I want to always see the grub menu, ideally with a countdown.
Even though I’ve used linux for decades, I could not get grub to show the menu consistently. Spent the afternoon reading and searching and trying various combinations of variables in /etc/default/grub and the best I can say is grub2 doesn’t appear consistent. I could shutdown and boot 5 times in a row, without changing anything, and the menu would randomly show.
Has anyone successfully gotten grub2 to always display the grub menu? If so, how.
The grub menu always shows here. I do increase the timeout time to 15 seconds, to make sure that I don’t miss it.

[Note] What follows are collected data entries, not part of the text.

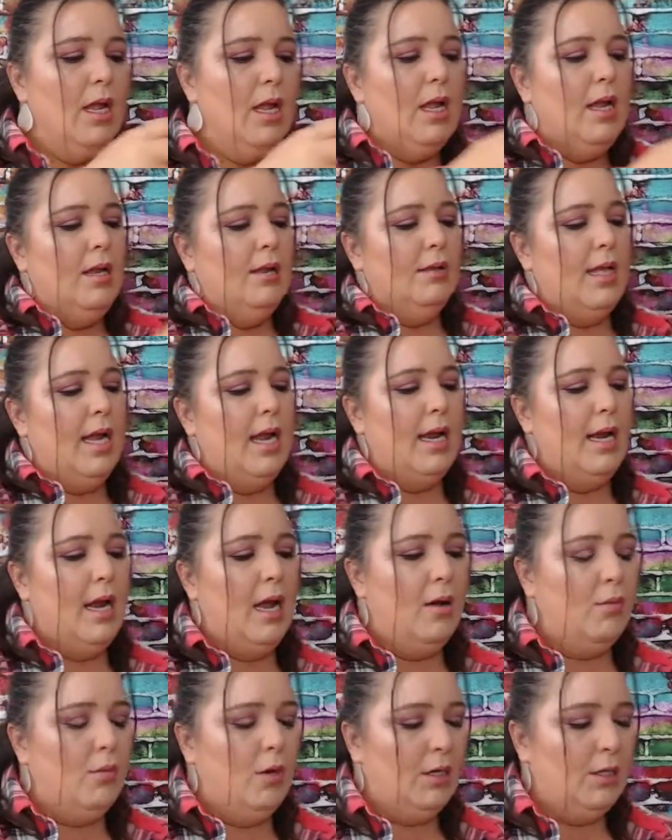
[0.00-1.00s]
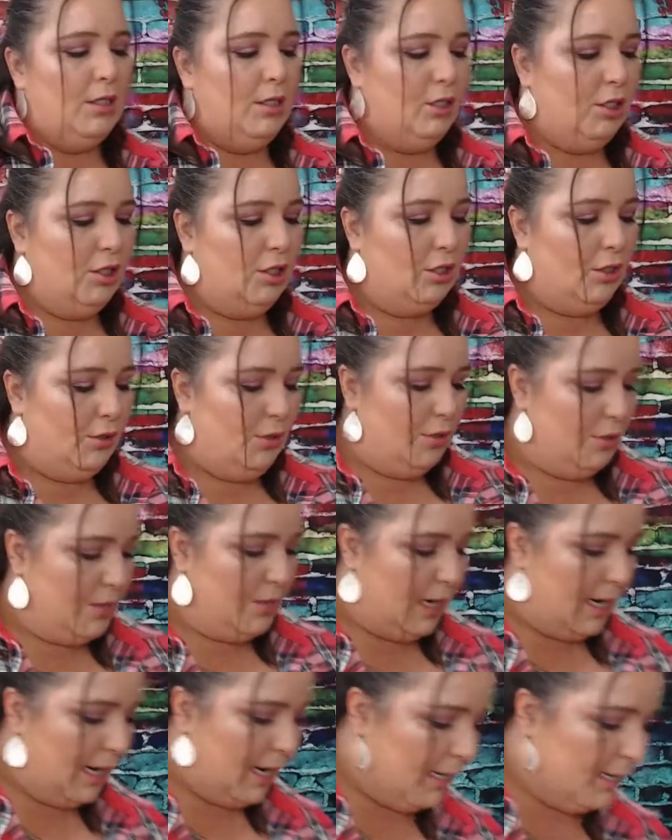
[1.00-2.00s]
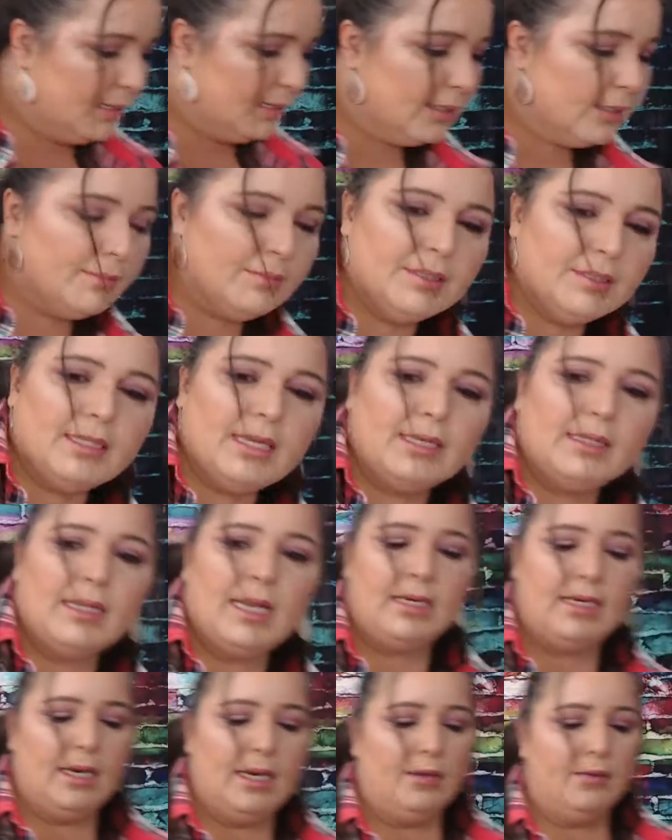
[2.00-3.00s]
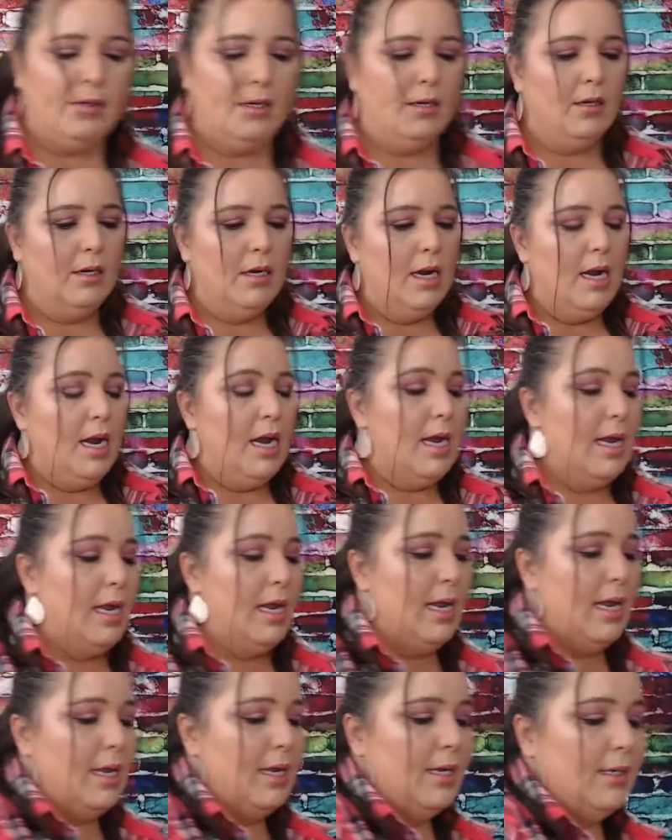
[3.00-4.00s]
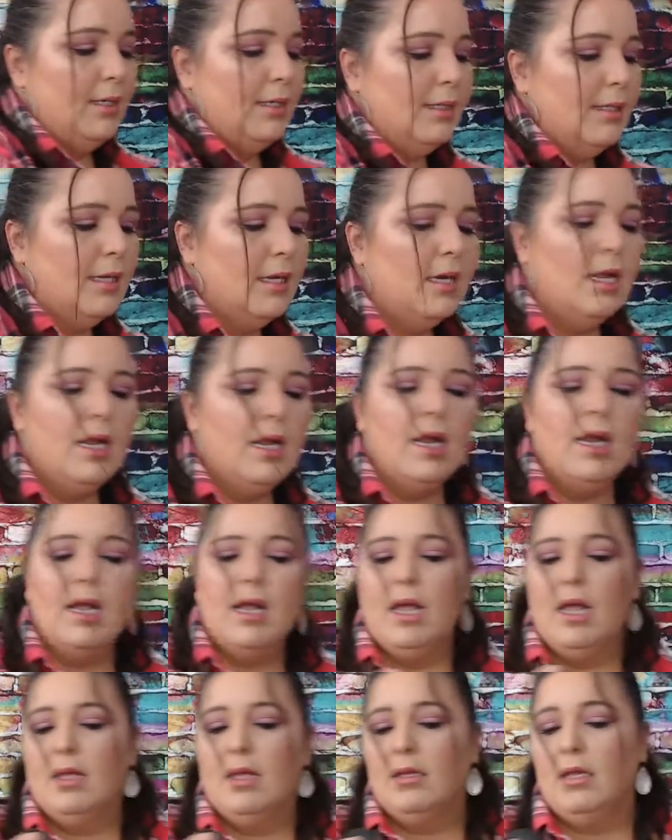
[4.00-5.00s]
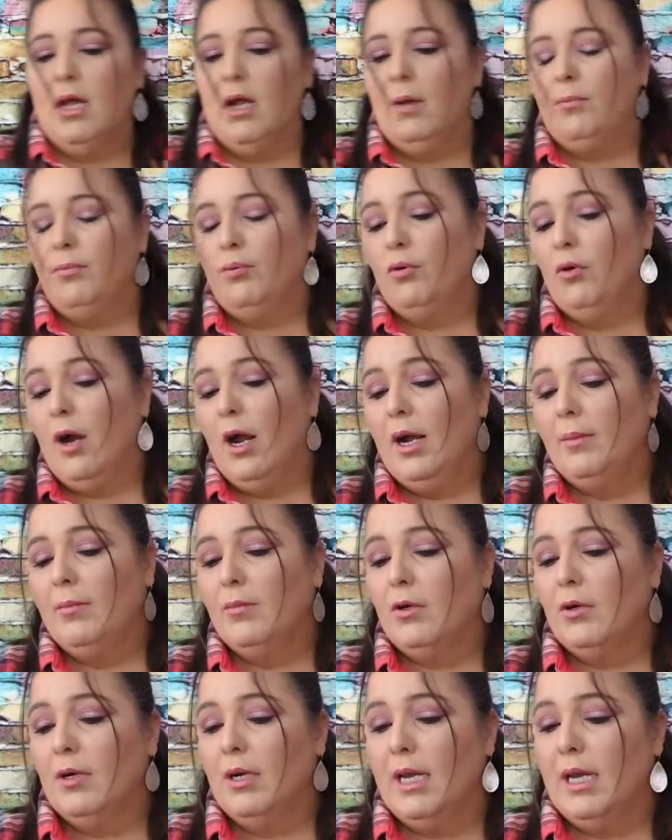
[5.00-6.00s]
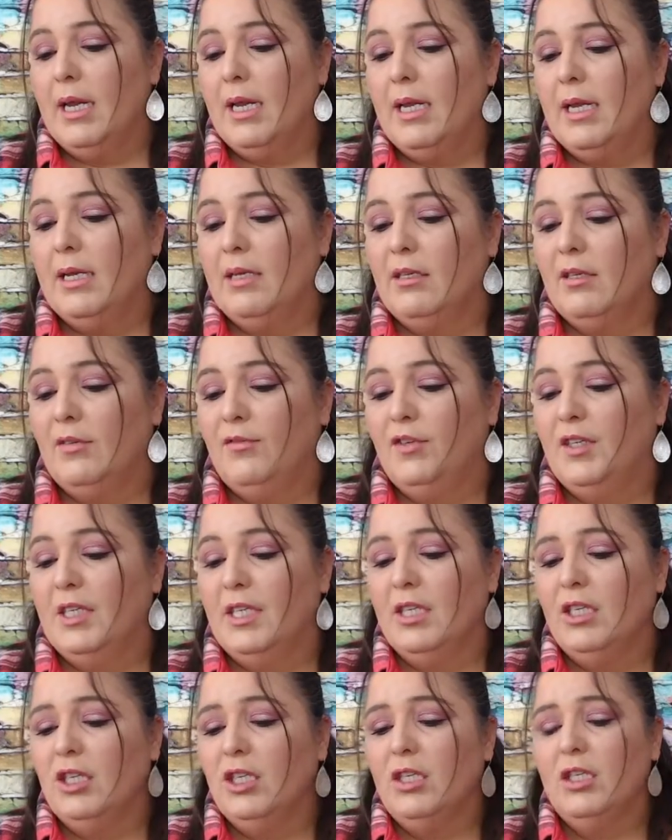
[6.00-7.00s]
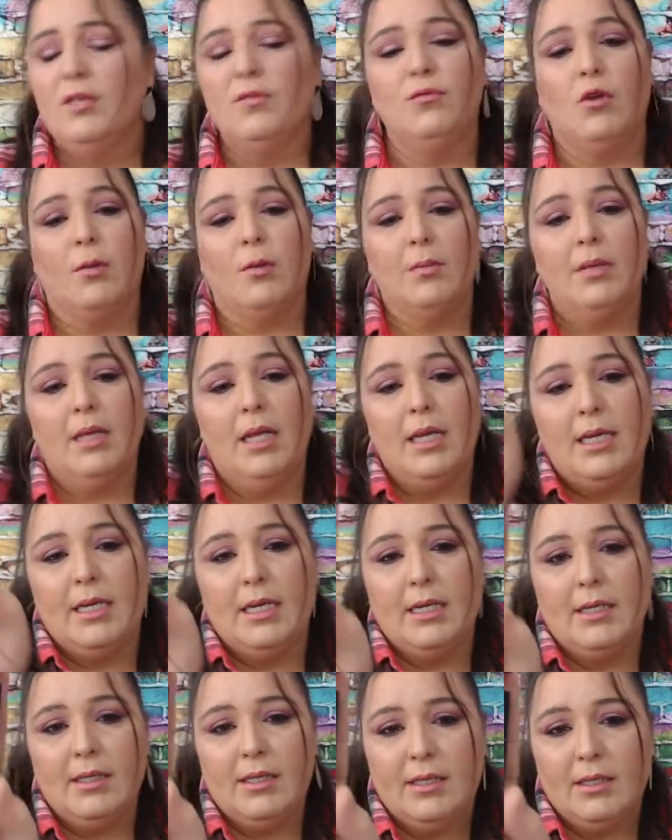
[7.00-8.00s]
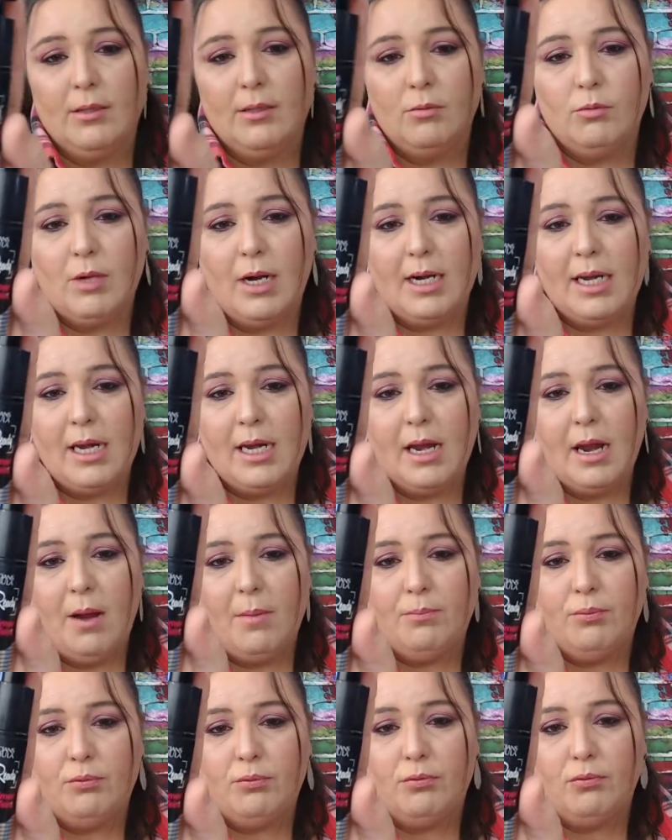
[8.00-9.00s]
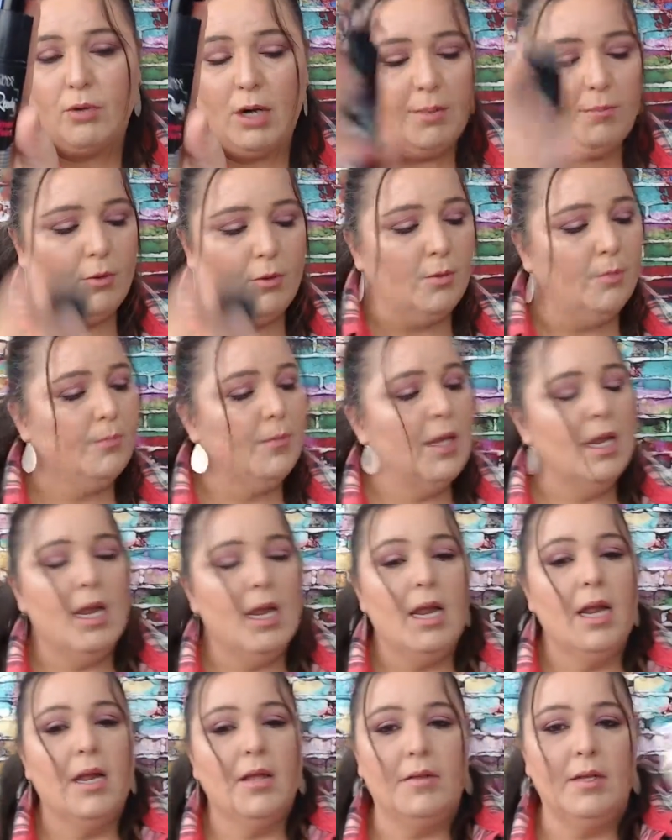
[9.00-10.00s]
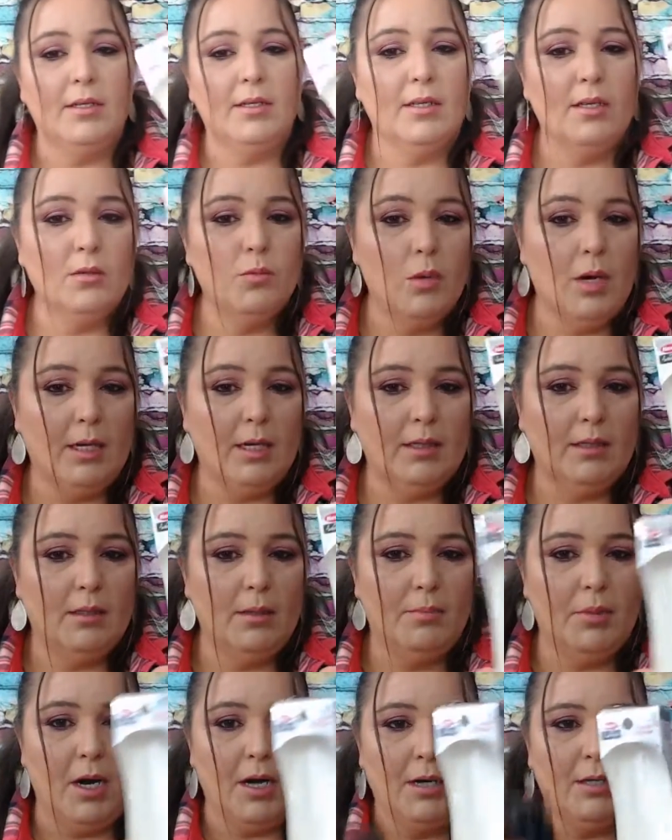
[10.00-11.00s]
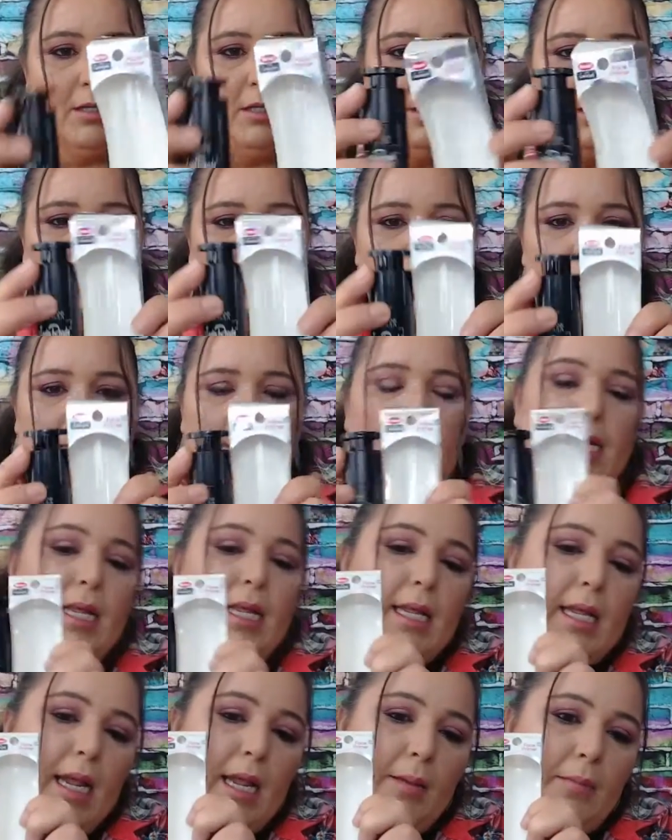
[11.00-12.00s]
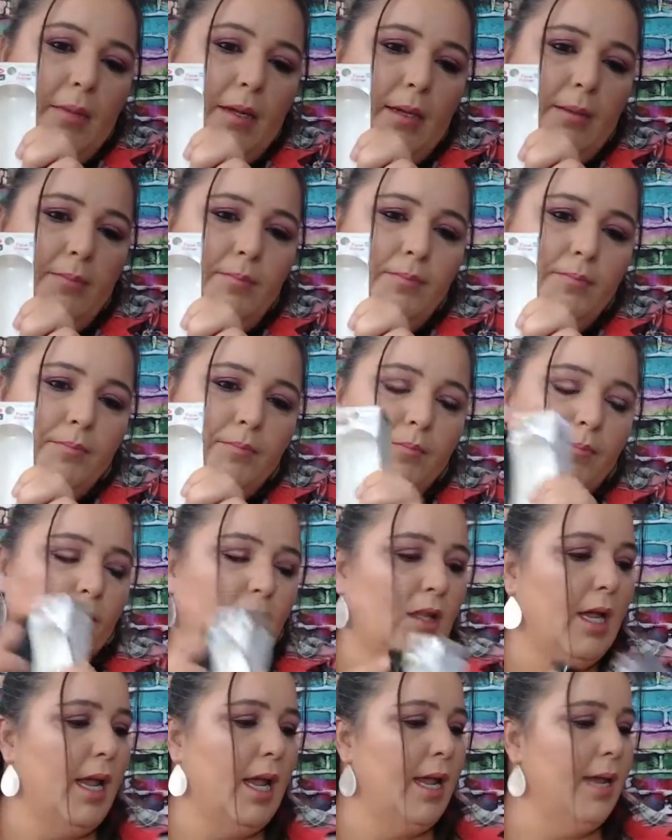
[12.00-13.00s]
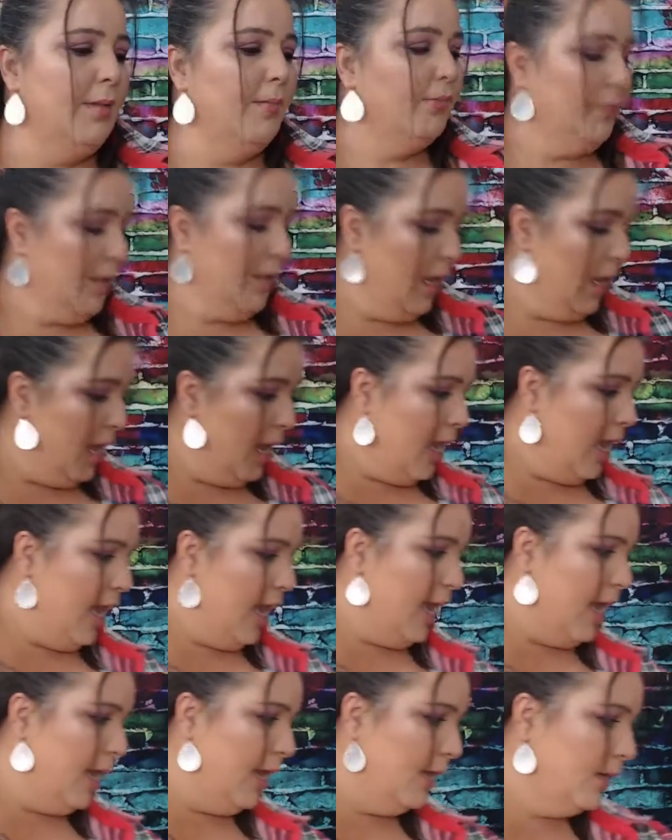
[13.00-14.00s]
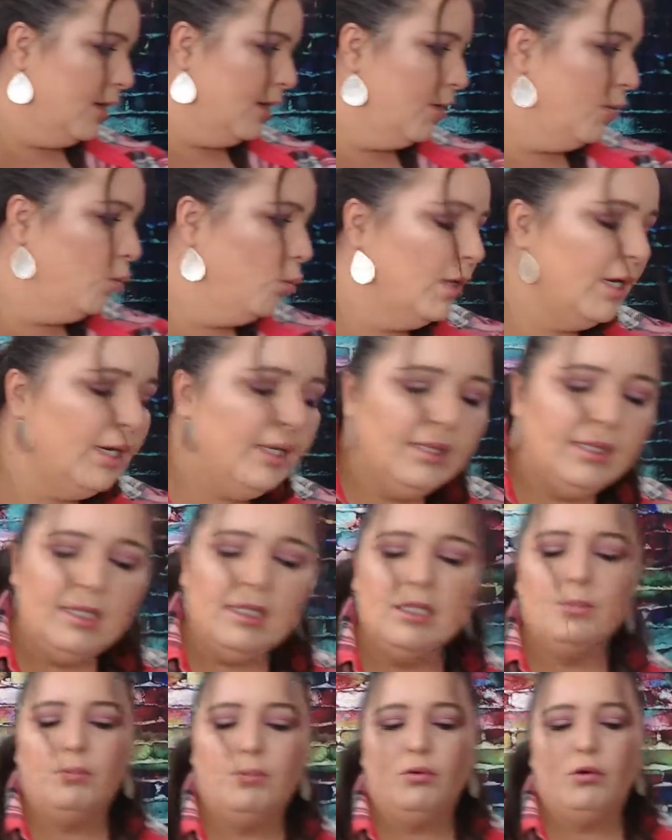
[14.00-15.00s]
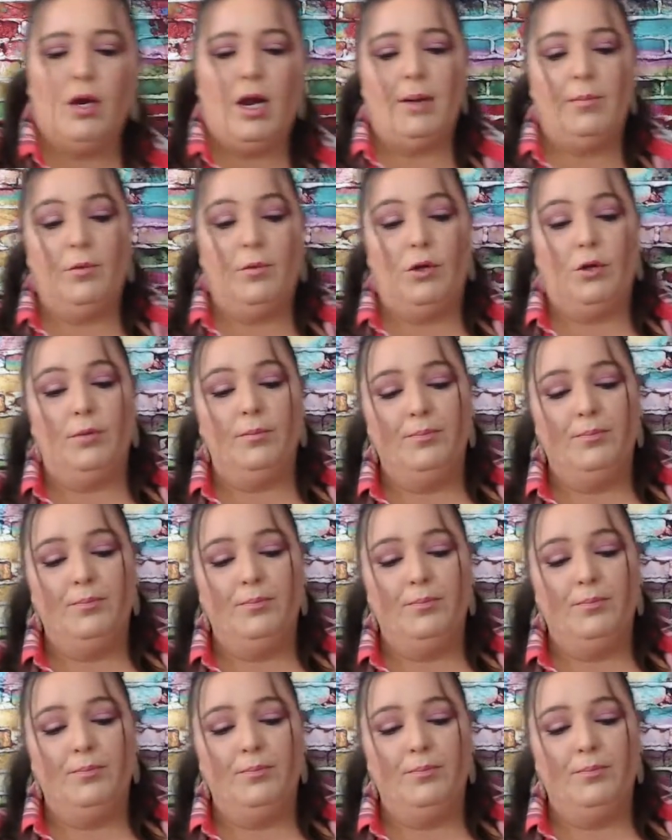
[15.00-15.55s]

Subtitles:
that I want to show you guys, set that down there, is the primer. It is Physicians Formula Insta Ready a primer, and this is what the box looks like that it came in. Okay, and with this primer,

As far as I know, when you hibernate, that sets it to boot directly to the hibernated system. So I guess you would not see the menu in that case. After that boot, it is supposed to clear the automatic boot into the hibernated system, but I’m not sure if that always works when “/boot” is part of a “btrfs” partition.
Anyway, those are my random thoughts on your problem.
The GRUB2 menu shows here (with a 8 secs countdown) at every boot of all systems since GRUB2 is used by openSUSE (before that the legacy GRUB menu was shown and before that the LILO menu was shown).
And to the how to achieve that: I wouldn’t know how NOT to achieve that. I always just installed openSUSE. Nothing particular with respect to GRUB.
I even have no idea what you see when you do not see the GRUB menu. Does it boot then (and when yes, what)? Or does it stop doing nothing?
Regarding the menu, I currently have set: GRUB_TIMEOUT=8
GRUB_TIMEOUT_STYLE say: “If this option is unset or set to ‘menu’, then GRUB will display the menu and then wait for the timeout set by ‘GRUB_TIMEOUT’ to expire before booting the default entry. Pressing a key interrupts the timeout.”
It sounds like it should work. The menu should be displayed for 8 seconds before taking the default. Unfortunately it is not consistent. The Grub menu is not always displayed. The same thing happened with GRUB_TIMEOUT=-1.
I’m running tumbleweed in a qemu-kvm virtual machine and I’ll shutdown tumbleweed vm and in libvirt I’ll click Run. Some times the grub menu is displayed, but I can’t predict when.
I’ll repeat the above - bring the vm up, shutdown, boot. I wouldn’t do this on a real machine, but I need to have confidence in the boot process and the grub menu before installing on real machines.
However, if I close the virtual machine view, without shutting down the virtual machine, then when I next open it I will, of course, view the still running machine without going through any booting.
Most likely something to do with that particular PC’s BIOS. I have an Asus laptop where for some reason the display comes on at slightly different random times at boot.
One time, the Asus logo will show, centred, another time the Asus Logo will flash a moment in far lower right corner, another time the Asus Logo does not show at all and I see a text about Grub loading or something like that. At different times, especially when the Asus Logo does not show, I either do not get to see the Grub menu, or the Grub menu is just a split-second splash.
Most the time, the menu comes up properly, but randomly it does not.
I put that down to something in the BIOS routines re: GPU or Screen or something.
Your response made me rethink what I was seeing or NOT seeing on the screen at boot. The Grub2 menu, I now believe, is always there, but only sometimes visible. When I should be able to see the Grub2 menu, I see a blank screen. If I press C or E, the correct action is actually taken and I see the command line or configuration. So the Grub menu is there, it just isn’t visible… most times.
I do not know if this is related but I was having problems with KDE Plasma video resolution. On GRUB_CMDLINE_LINUX_DEFAULT I have vga=0x37e. The resolution of 1440x900 doesn’t seem to get passed to Xorg. The resolution was stuck at 1024x768 (verified with xrandr). The KDE behavior was different in Leap vs Tumbleweed. In Leap I could change the resolution via KDE system setting but it didn’t actually change it or remember it. In Tumbleweed it would switch and immediately switch back. Stopping KScreen2 allowed the resolution to stick. But the end solution for both was to modify /etc/X11/xorg.conf.d/50-monitor.conf with the snippet below:
Obviously this change doesn’t impact grub, but maybe whatever is causing grub’s problem is causing X’s and KDE’s problem (not getting the correct
video resolution)… which would be the kernel (??).